For this exercise, copy exactly only the lines from the one containing "[0:01.00-0:02.00]" to the final line of the material below, without the pictures.
◇ ◇ ◇ ◇
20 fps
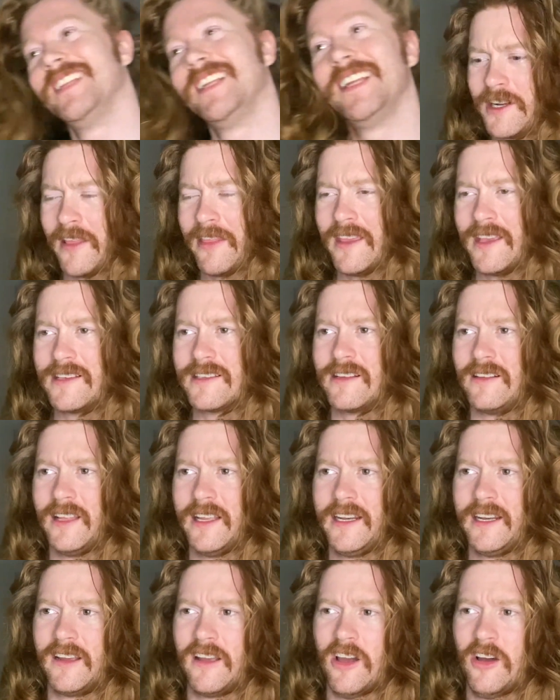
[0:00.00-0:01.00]
I think
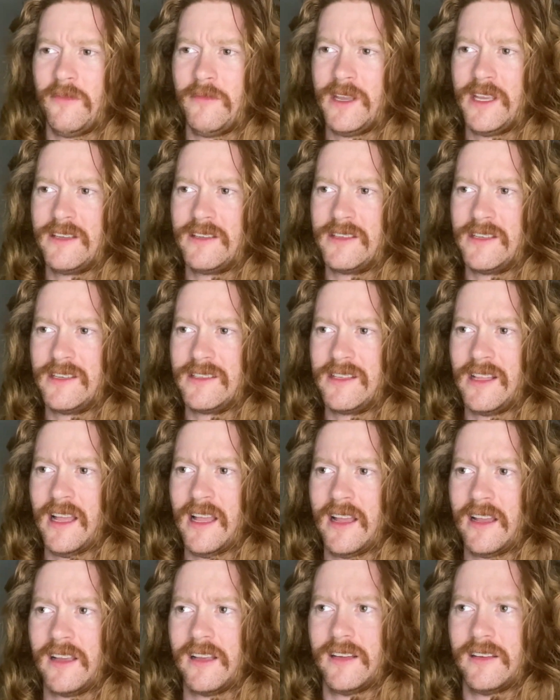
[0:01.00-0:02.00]
Selena Gomez is
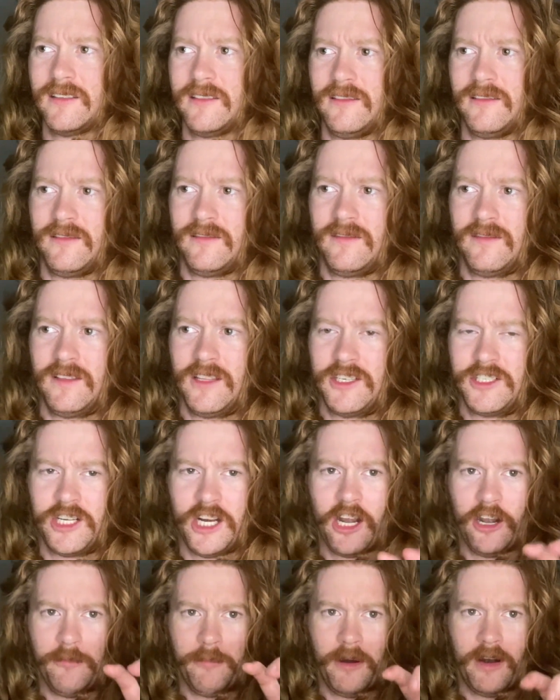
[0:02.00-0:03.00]
like the
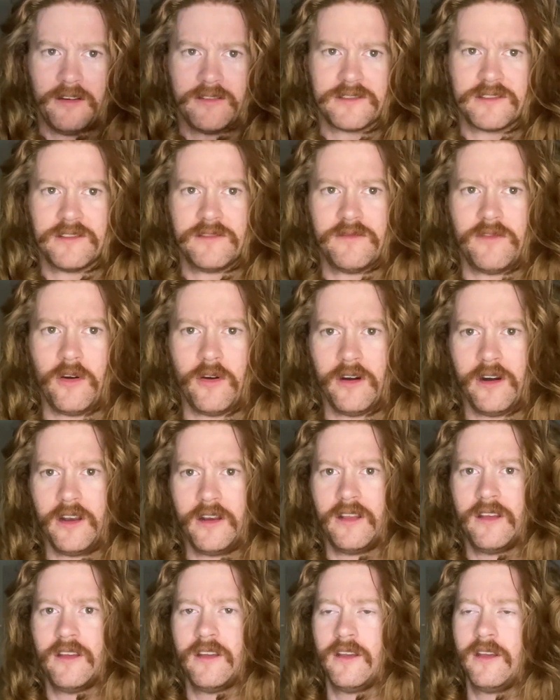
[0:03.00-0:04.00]
chairperson for
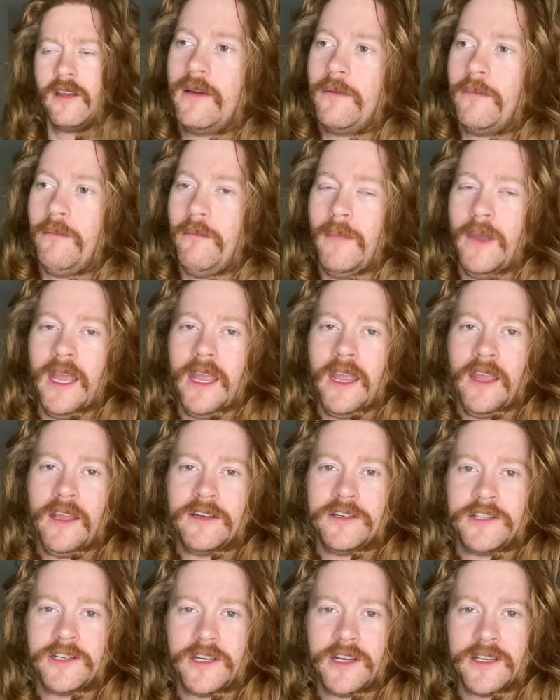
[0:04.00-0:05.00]
it. Man,
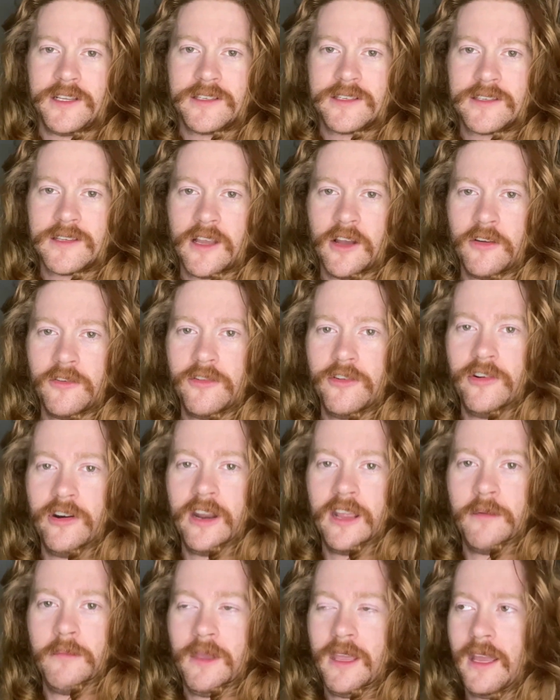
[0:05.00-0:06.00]
she's so
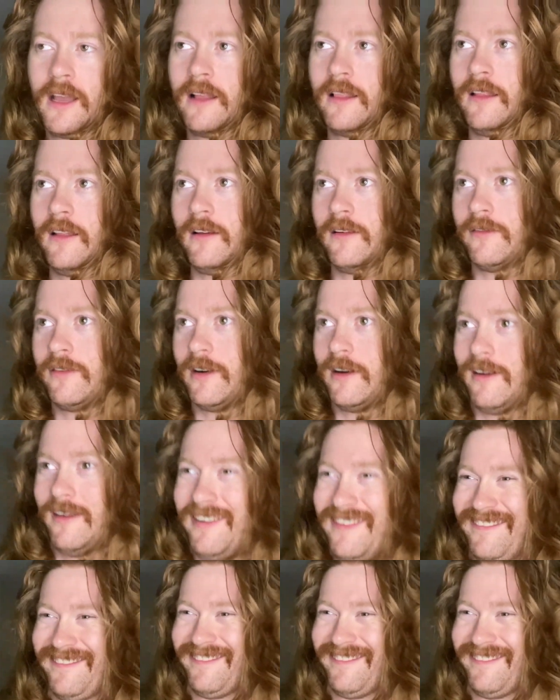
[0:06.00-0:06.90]
dreamy. I love her.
◇ ◇ ◇ ◇
• Written reply
[0:01.00-0:02.00]
Selena Gomez is
[0:02.00-0:03.00]
like the
[0:03.00-0:04.00]
chairperson for
[0:04.00-0:05.00]
it. Man,
[0:05.00-0:06.00]
she's so
[0:06.00-0:06.90]
dreamy. I love her.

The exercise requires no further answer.